Today we continue our gardening series with Dr. Mary Ball, PhD, who after a 40-year career as a college biology professor, became a Tennessee Master Gardener and enjoys gardening with kids. Dr. Ball has helped secure funding for gardening, nutrition education, and hundreds of dollars worth of donated seeds to schools and afterschool programs in rural East Tennessee.
It’s a great time to learn about growing veggie seedlings indoors. Microgreens are tasty nutritious little seedlings you grow and eat at a very young state, offering the advantages of quicker harvests and of textures, colors, and flavors that differ from the harvests you expect to get by growing the seedlings to maturity.
Here are 5 tips for growing “microgreens” indoors:
- You can buy Microgreen Growing Kits, but you can try out this gardening method with just a packet of seeds (expired are OK), a shallow plastic “clamshell” container (like one that held blueberries), and some seed starter mix.

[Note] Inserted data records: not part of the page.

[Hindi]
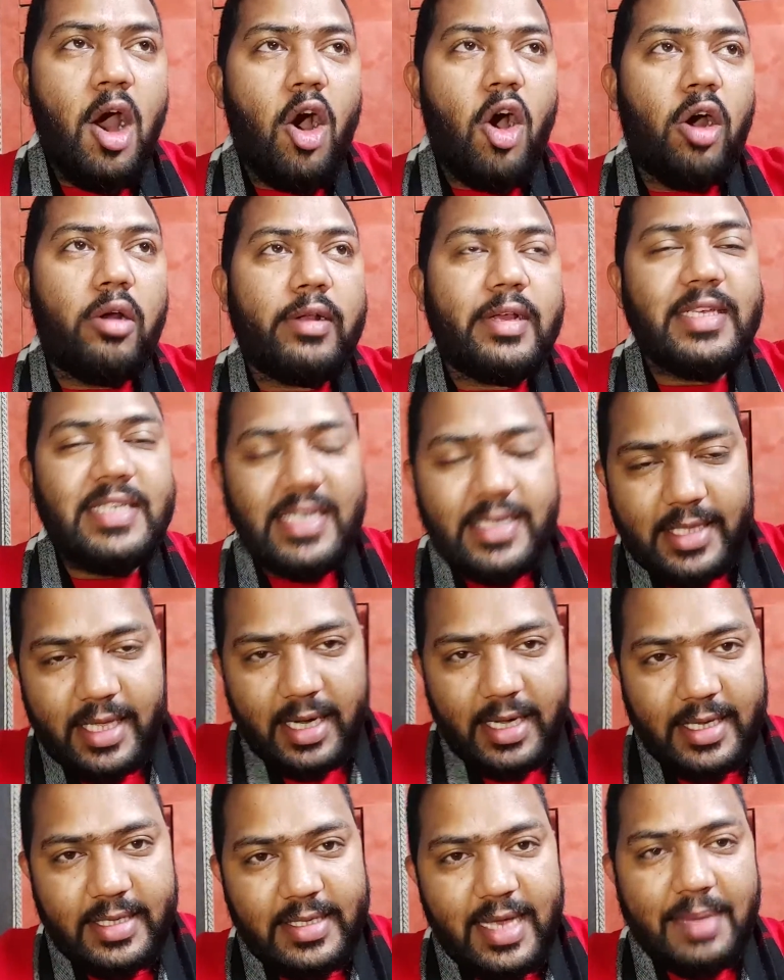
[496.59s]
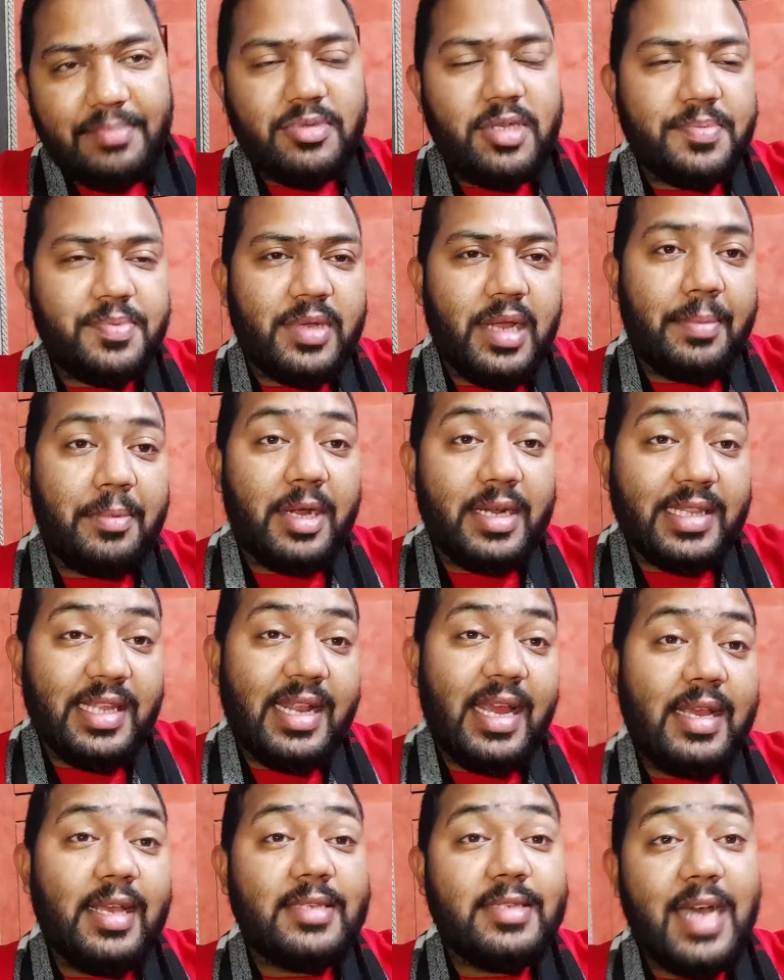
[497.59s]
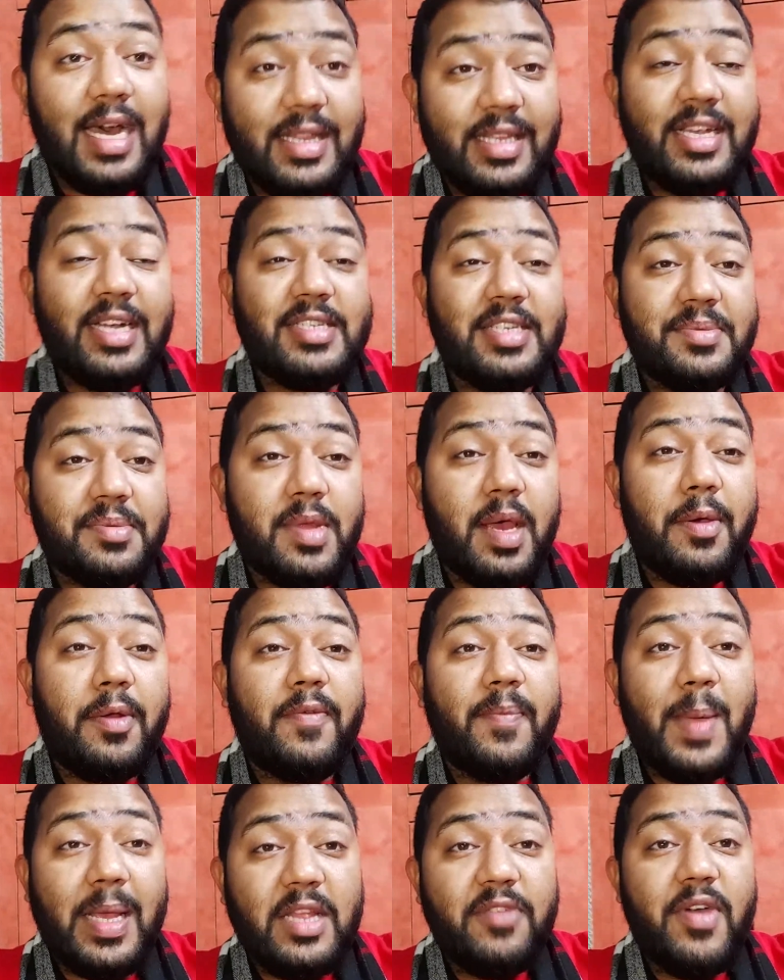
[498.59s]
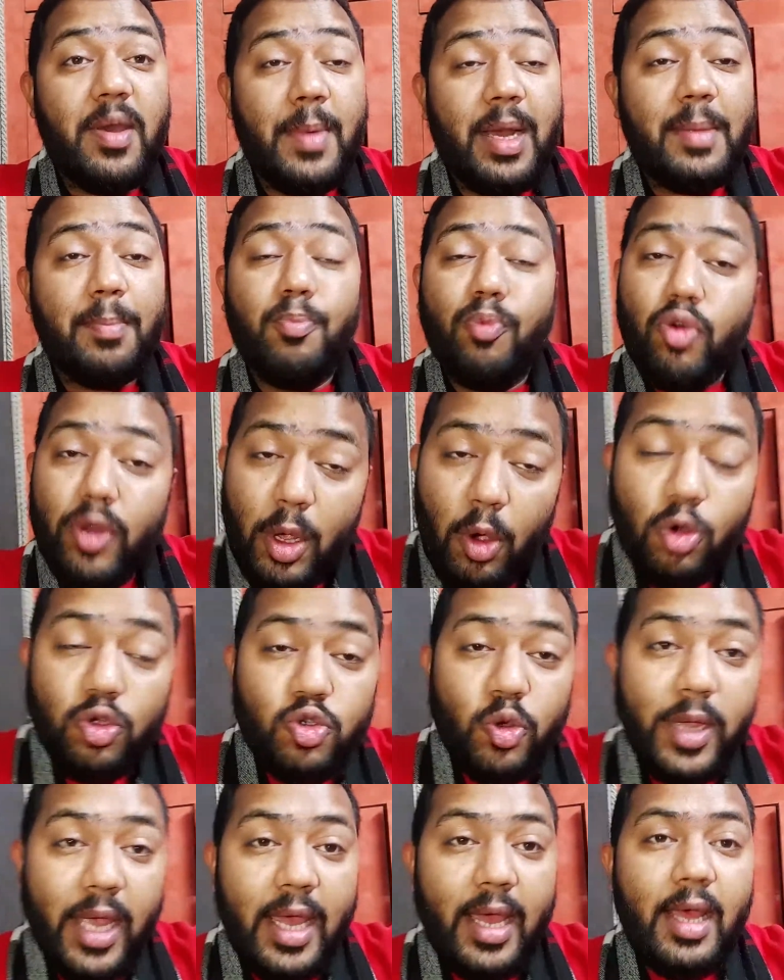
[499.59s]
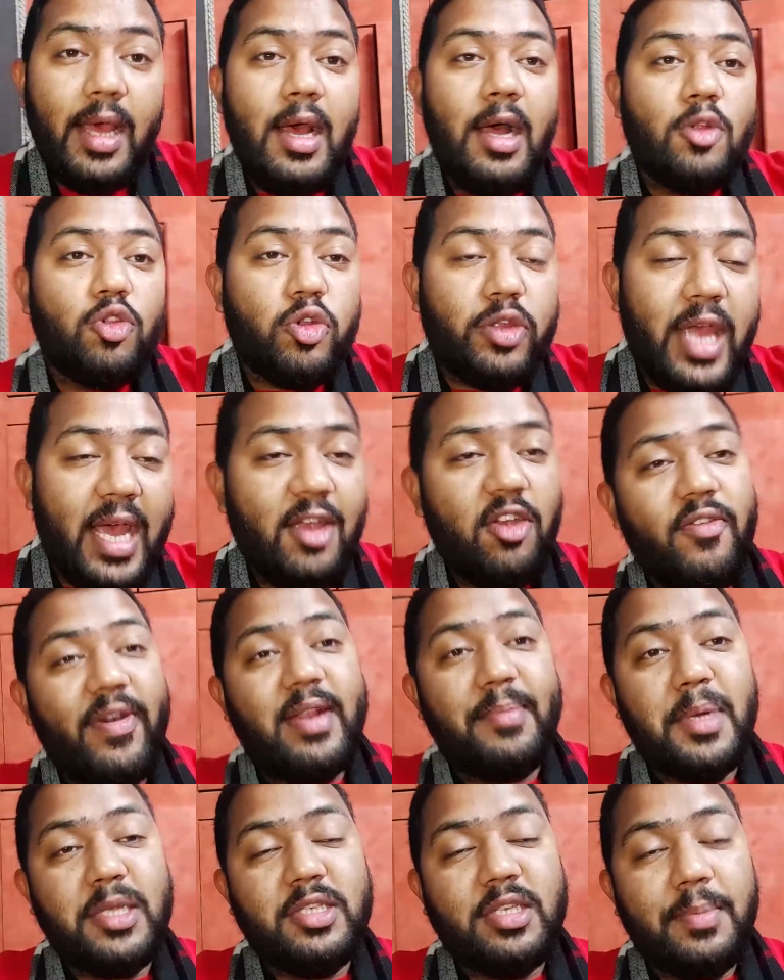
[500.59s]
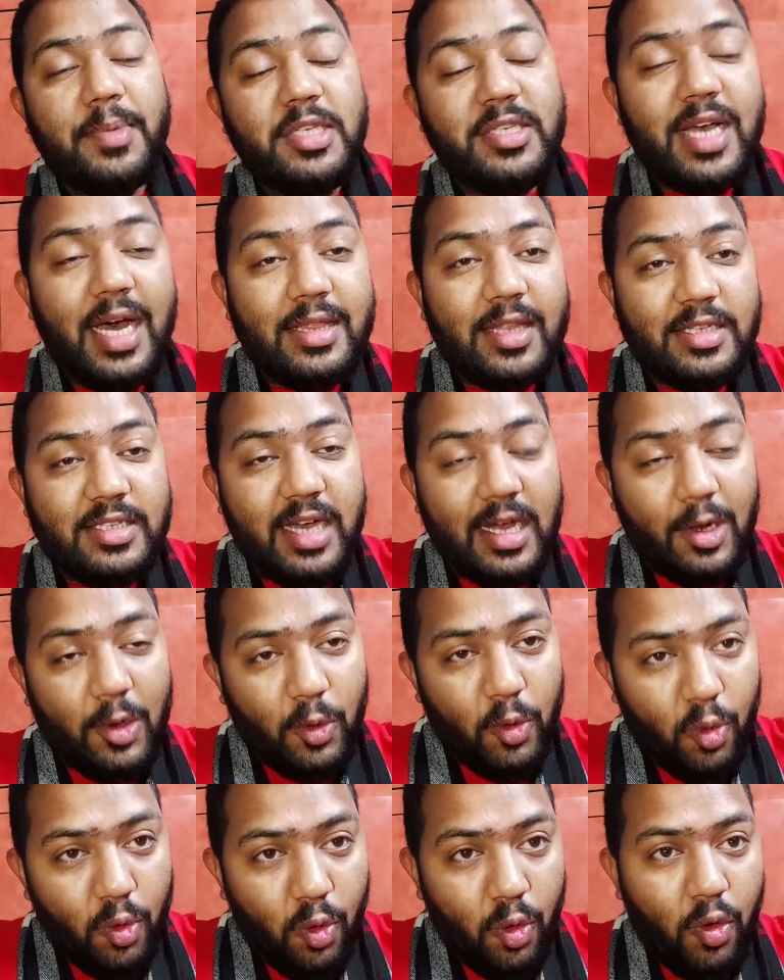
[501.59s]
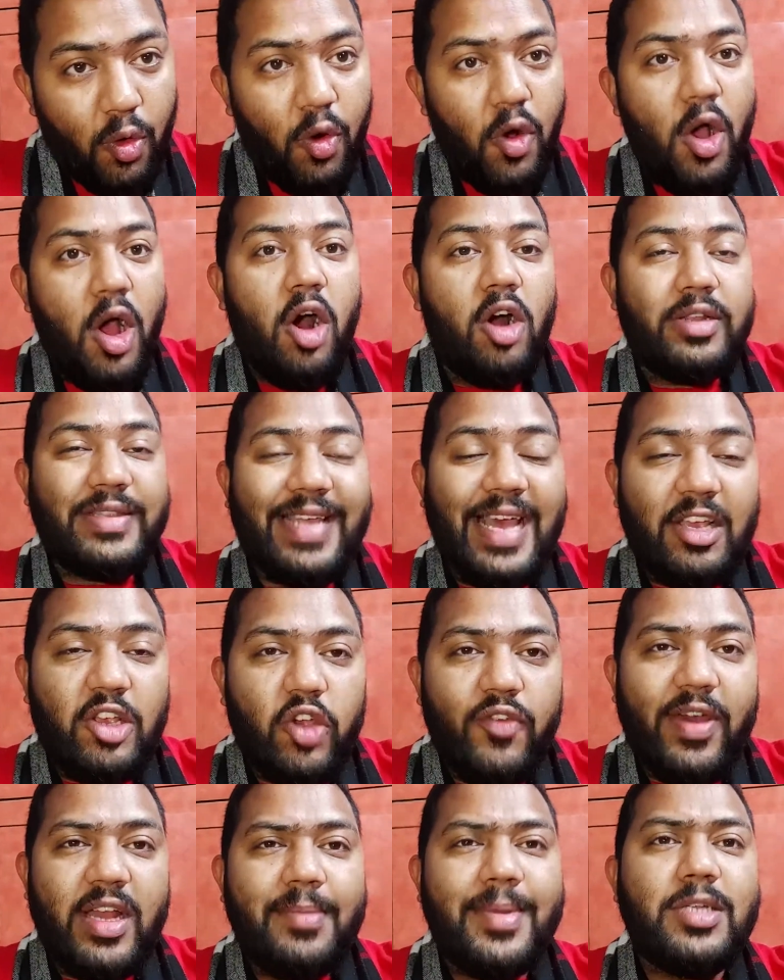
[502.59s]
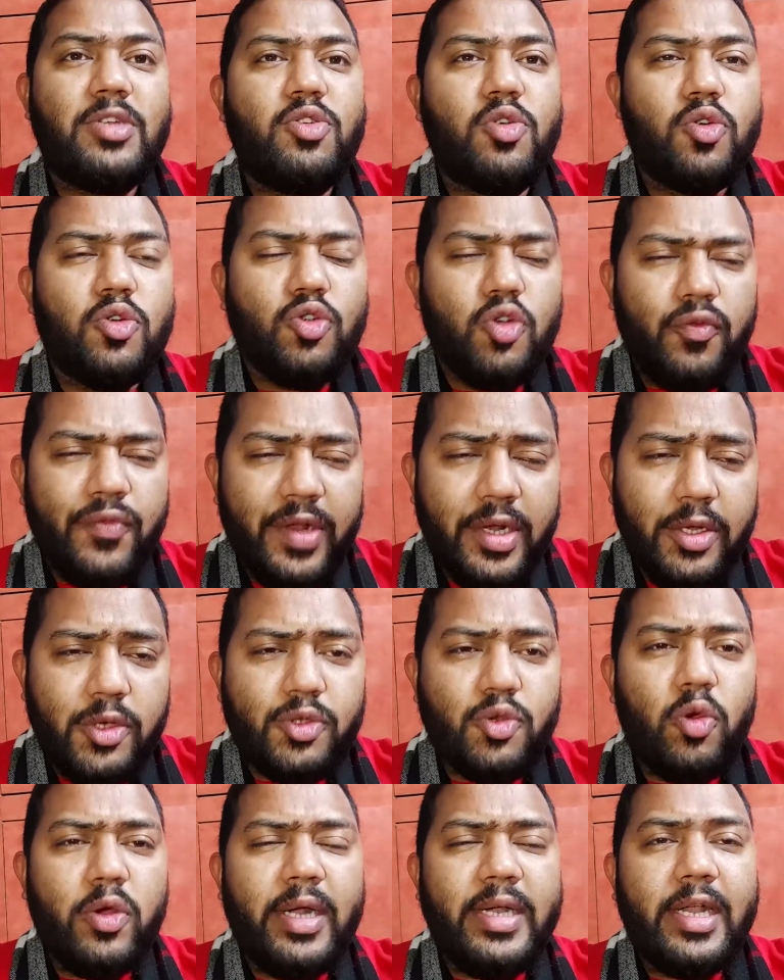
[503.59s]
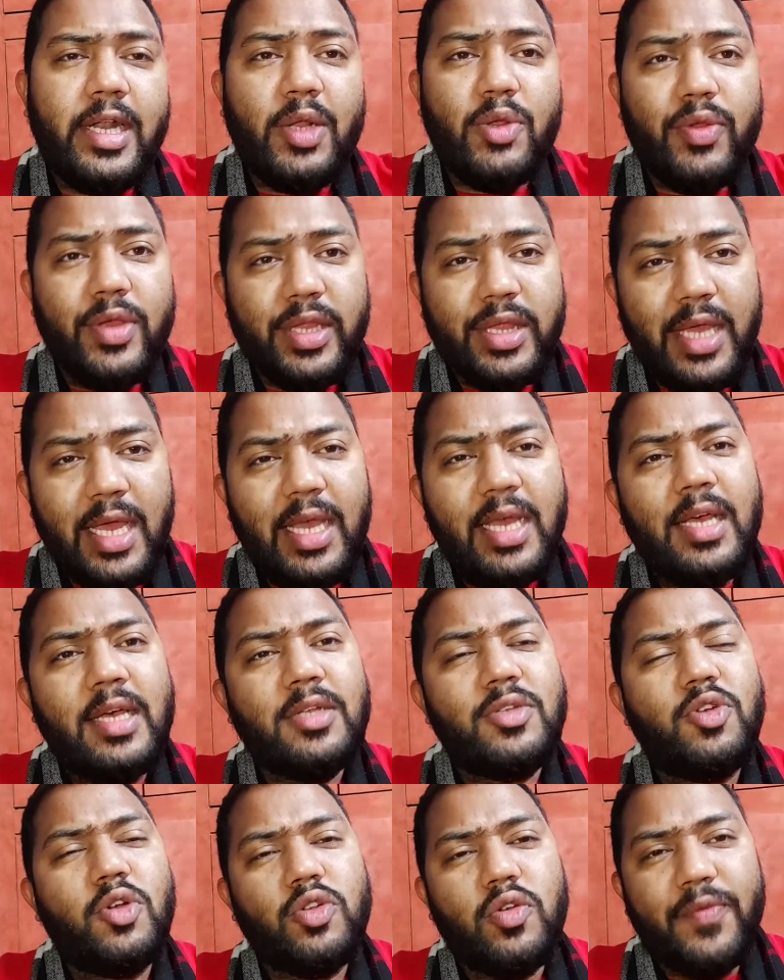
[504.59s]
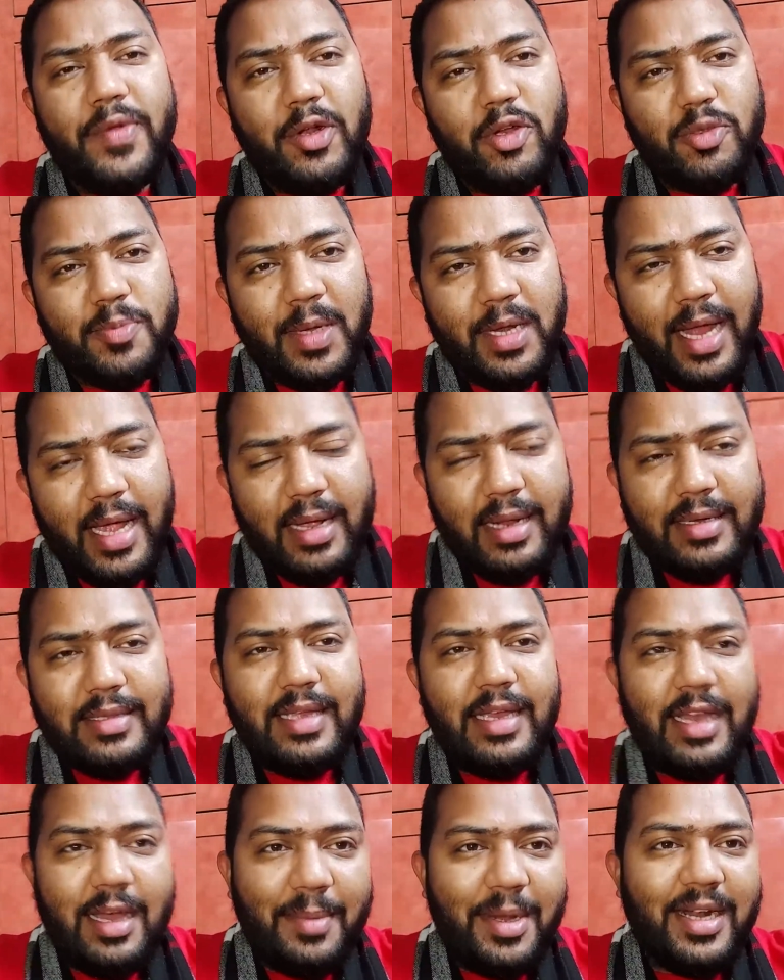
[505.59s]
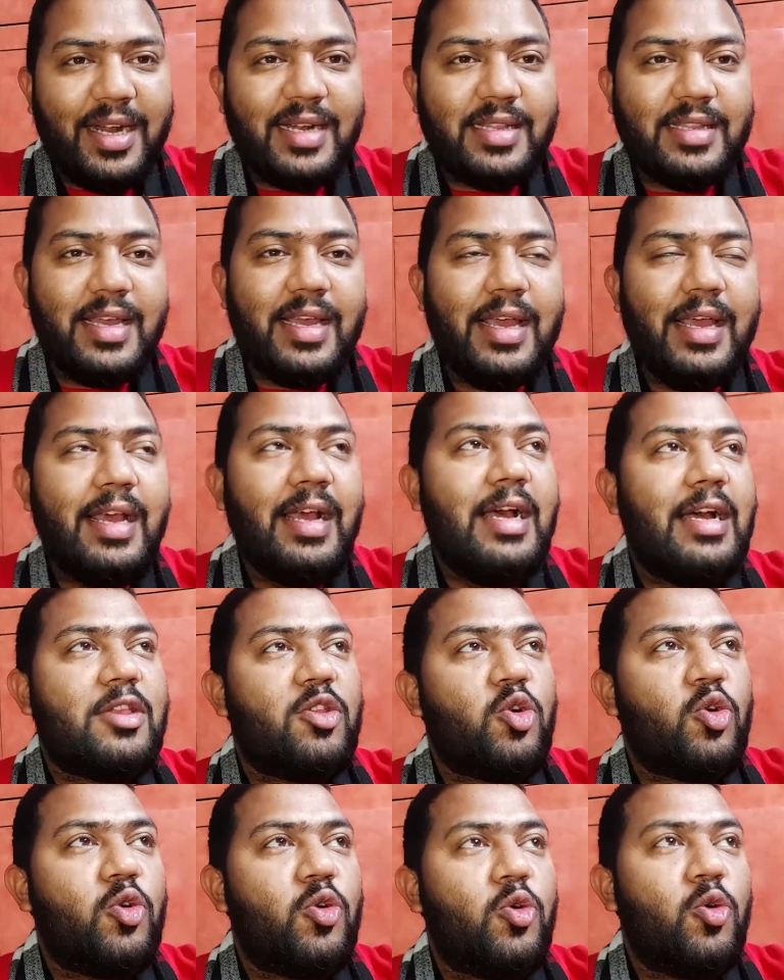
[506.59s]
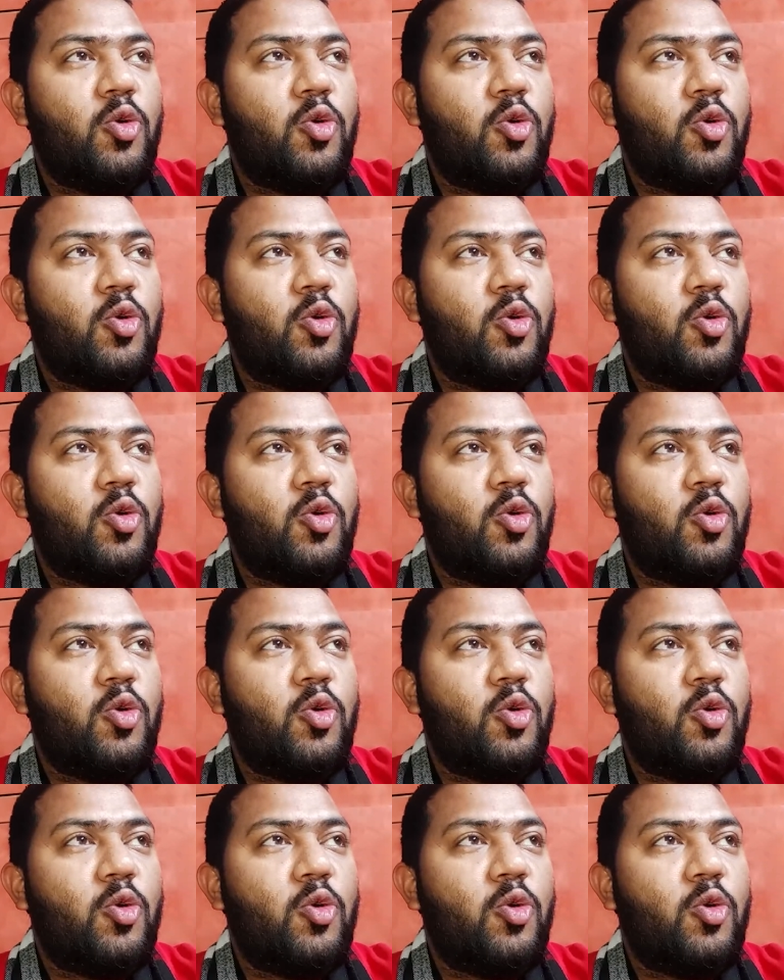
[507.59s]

और इसी तरीके से आप सब्सक्राइब करते रहेंगे सात हजार सब्सक्राइबर बाय द वे हमारे पूरे हो चुके हैं तो थैंक यू वेरी मच सभी सात हजार लोगों को और थैंक यू वेरी मच जो जो वीडियोज को कंटिन्यू देखते हैं जो जो वीडियो पर लाइक करते हैं कमेंट करते हैं तो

- Start out using seeds that germinate easily and grow quickly. These include amaranth, beet, cabbage, kale, kohlrabi, mizuna, mustard, or radish. Sow them thickly over damp seed starter mix. Microgreens are ready for harvest when they reach the “true leaf” stage (at least one pair of leaves have grown in addition to the first pair of so-called “seed leaves,” usually when seedlings are about 2 in. tall. Time from sowing to harvest varies by crop (generally from 7 to 21 days). Use scissors to cut the stems off just above the surface. Try sprinkling some on cream-cheese-covered crackers as a tasty snack, or add them to soups and salads.
- To avoid the dangers of contamination that may occur when growing “sprouts” (by just repeatedly rinsing seeds in a cloth-covered canning jar, for example), water the seedlings “from the bottom.” This means planting in trays with drainage holes and watering if needed by setting these trays briefly into ones without drainage holes.
- There is no official definition of “microgreens” but seed companies are beginning to list suggested seeds for “microgreens,” ones to harvest as “babies,” or as “teenagers,” in addition to “mixes” of seeds for microgreens, for stir fry, and for “cut and come again” (a harvesting method in which inner leaves are left to keep growing). So enjoy browsing online seed catalogs for these words to find other types of greens to explore!!!
- For evidence-based advice, contact a state extension service for articles such as the one from the New Hampshire Extension Service entitled Growing Microgreens in Your Home and one from the Florida Extension Service entitled Microgreens: A New Specialty Crop. (My advice today comes from the Tennessee Extension Service that was shared at my last monthly meeting of master gardeners.)
Kids and first-time gardeners can learn a lot about growing plants from seeds by keeping a Microgreen Gardener’s Journal, recording drawings, photos, measurements, and other details. What a great way to keep them involved throughout the growing process!